According to Hebrew media reports, one suspect was apprehended.

Construction work on new housing in the Jewish community of Kiryat Netafim, south of the Samaria city of Nablus, July 20, 2022. Photo by Nasser Ishtayeh/Flash90.
Construction work on new housing in the Jewish community of Kiryat Netafim, south of the Samaria city of Nablus, July 20, 2022. Photo by Nasser Ishtayeh/Flash90.

A terrorist infiltration alert was activated in the Samaria village of Kiryat Netafim on Wednesday after a Palestinian individual jumped the security fence surrounding a building project, according to local authorities.

Residents were warned to remain in their homes “until further notice,” and Kiryat Netafim’s kitat konenut (rapid response team) was activated and conducted searches for the suspect, who according to local media was apprehended.

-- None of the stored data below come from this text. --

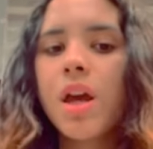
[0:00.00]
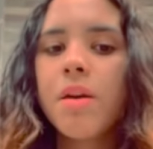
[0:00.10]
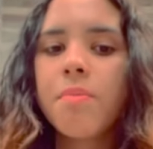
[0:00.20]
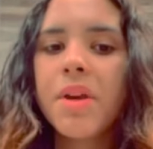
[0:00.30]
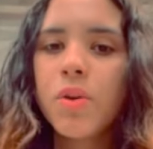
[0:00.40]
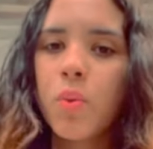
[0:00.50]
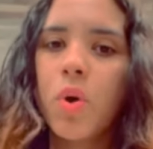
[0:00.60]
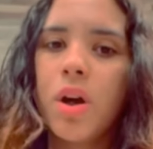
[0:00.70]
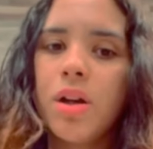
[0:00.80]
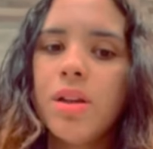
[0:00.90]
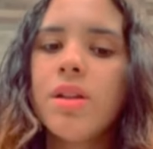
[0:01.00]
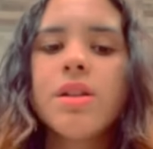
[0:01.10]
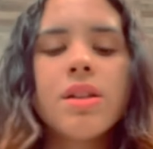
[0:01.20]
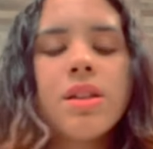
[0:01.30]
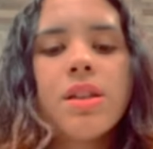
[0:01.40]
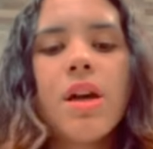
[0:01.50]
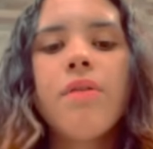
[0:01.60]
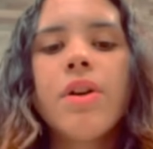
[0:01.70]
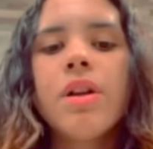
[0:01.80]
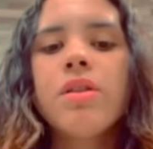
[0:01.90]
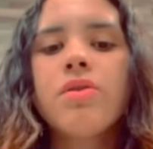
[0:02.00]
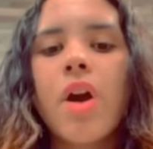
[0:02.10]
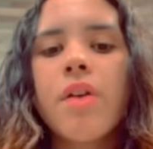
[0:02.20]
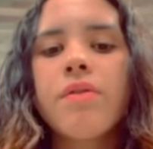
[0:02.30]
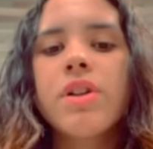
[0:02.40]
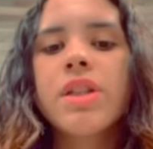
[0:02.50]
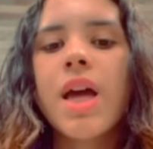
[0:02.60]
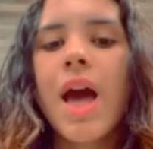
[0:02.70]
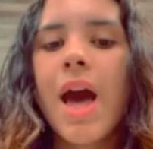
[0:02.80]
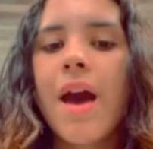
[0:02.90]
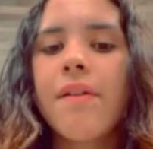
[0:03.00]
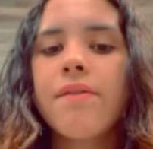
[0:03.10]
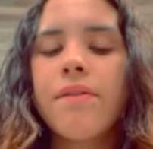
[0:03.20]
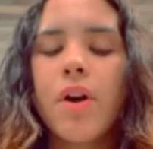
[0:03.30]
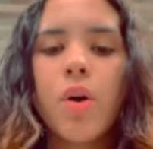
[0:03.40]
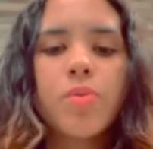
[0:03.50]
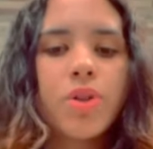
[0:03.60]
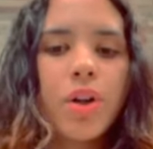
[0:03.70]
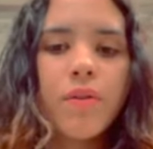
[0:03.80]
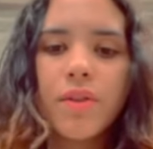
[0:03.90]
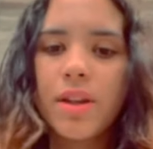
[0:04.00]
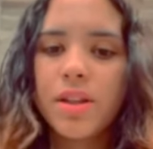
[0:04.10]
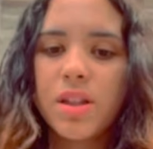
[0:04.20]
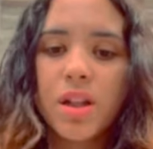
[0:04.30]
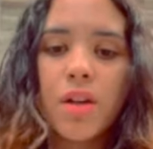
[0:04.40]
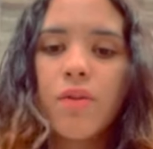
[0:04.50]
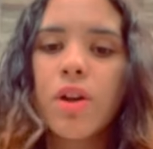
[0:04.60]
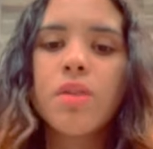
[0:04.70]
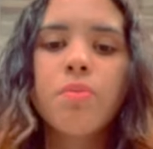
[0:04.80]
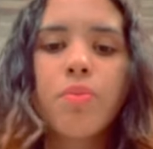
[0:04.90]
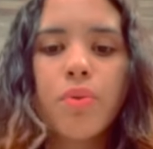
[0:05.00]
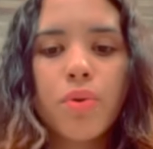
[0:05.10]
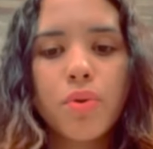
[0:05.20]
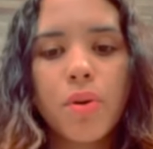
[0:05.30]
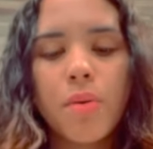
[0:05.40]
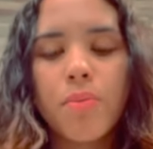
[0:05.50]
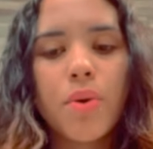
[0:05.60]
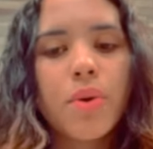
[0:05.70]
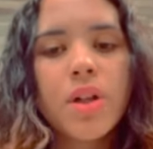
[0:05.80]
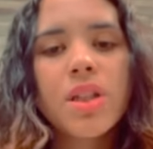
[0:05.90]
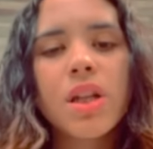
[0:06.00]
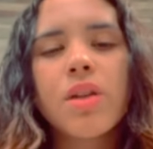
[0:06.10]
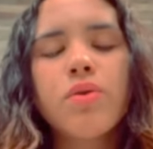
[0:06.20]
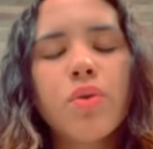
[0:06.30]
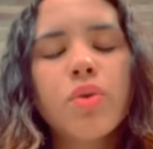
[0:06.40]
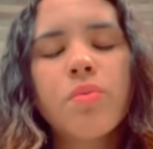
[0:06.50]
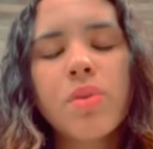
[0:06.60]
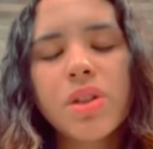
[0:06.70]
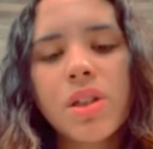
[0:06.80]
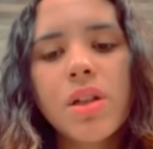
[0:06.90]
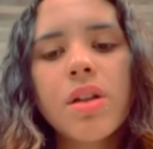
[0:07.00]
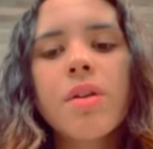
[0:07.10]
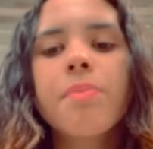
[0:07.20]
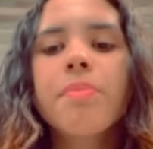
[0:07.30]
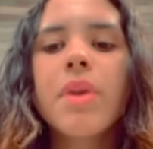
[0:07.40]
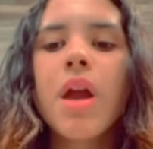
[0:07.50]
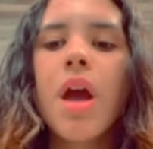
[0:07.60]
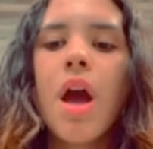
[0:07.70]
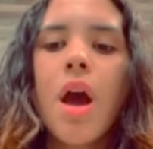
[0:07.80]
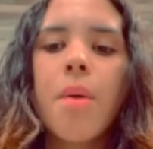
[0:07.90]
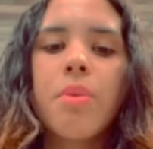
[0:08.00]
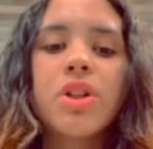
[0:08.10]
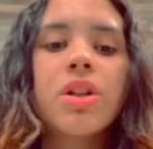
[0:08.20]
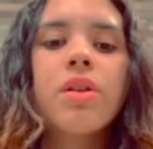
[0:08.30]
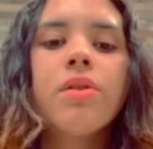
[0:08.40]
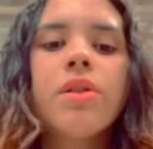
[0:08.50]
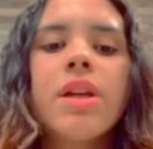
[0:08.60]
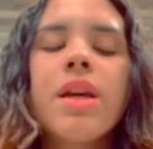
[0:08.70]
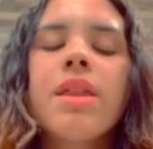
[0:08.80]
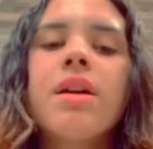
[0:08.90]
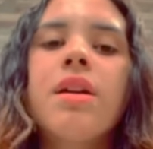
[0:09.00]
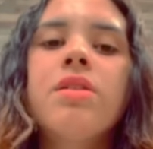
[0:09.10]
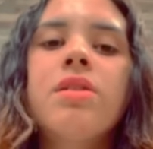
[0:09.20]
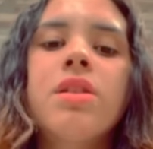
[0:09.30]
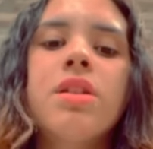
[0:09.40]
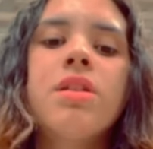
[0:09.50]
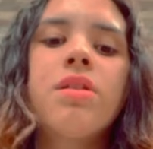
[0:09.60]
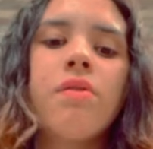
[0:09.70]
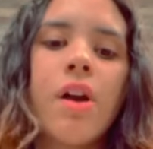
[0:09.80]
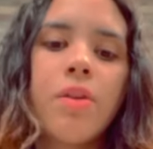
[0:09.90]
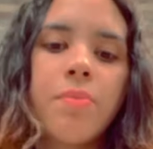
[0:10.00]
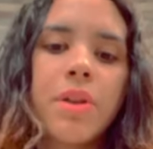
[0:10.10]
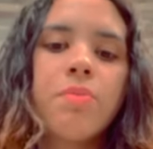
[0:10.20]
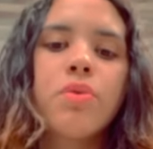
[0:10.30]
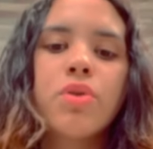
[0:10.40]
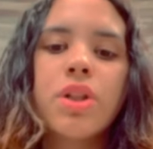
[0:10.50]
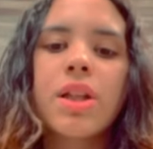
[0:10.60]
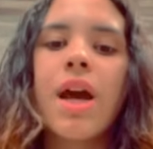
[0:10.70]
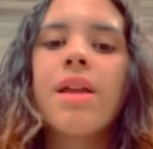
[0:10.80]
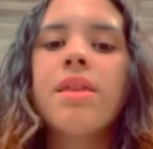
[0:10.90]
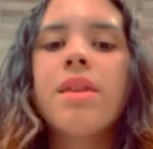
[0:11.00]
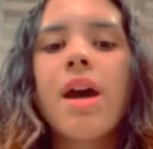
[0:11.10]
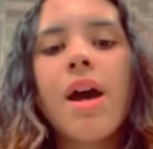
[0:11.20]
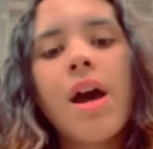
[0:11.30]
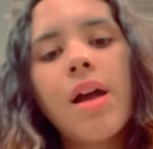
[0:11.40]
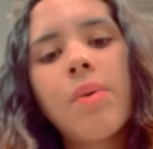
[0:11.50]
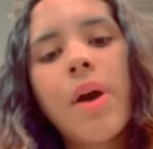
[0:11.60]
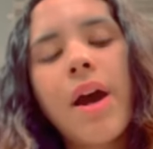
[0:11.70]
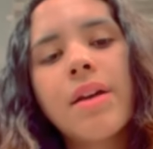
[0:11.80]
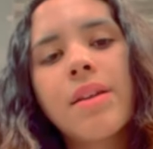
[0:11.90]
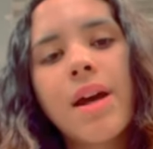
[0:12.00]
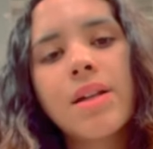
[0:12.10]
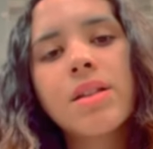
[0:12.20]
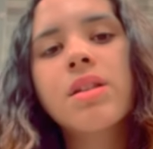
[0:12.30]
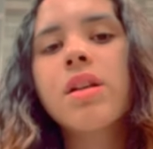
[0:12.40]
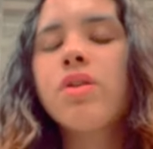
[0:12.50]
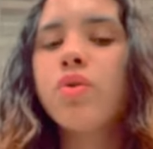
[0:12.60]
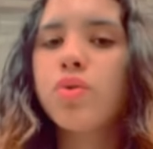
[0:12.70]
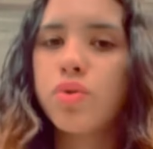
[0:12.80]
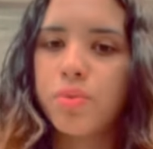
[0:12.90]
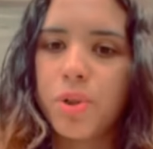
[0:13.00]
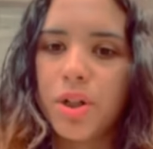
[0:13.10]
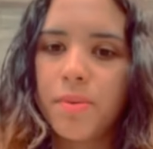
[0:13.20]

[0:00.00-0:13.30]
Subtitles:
Meanwhile, several drivers have observed significant progress in road building, particularly the Nasr City Development Project and the Al Wahad Axis in October,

Approximately an hour after the alert was issued, the Israel Defense Forces’ Home Front Command gave the all clear.

It was not immediately clear whether the infiltrator was a construction worker. Some media reports identified the suspect as a car thief who had jumped the fence to escape the police.

While the military banned Palestinians from working in Jewish towns throughout Judea and Samaria in the initial months following Hamas’s Oct. 7, 2023, massacre, Maj. Gen. Yehuda Fox, the then head of IDF Central Command, in late 2023 lifted most of the access restrictions.

Before the war, some 200,000 Palestinian workers were employed throughout the Jewish state, including 30,000 in Judea and Samaria.

Proposals to readmit P.A. workers to Jewish communities were met with dismay by many. A survey taken last year in Eli, a town of some 4,500 inhabitants in the Binyamin region of southern Samaria, showed that 82% of residents were opposed, regardless of added security measures.

However, Israeli courts confirmed in a series of cases that elected local officials do not have the legal right to block Palestinian laborers from entering their communities if the military allows their employment.

Two polls last year found that some two-thirds of Palestinians in Judea and Samaria support the Oct. 7 attacks, in which around 6,000 Hamas-led terrorists broke through the Gaza border, murdered some 1,200 people, wounded thousands more and took more than 250 captive.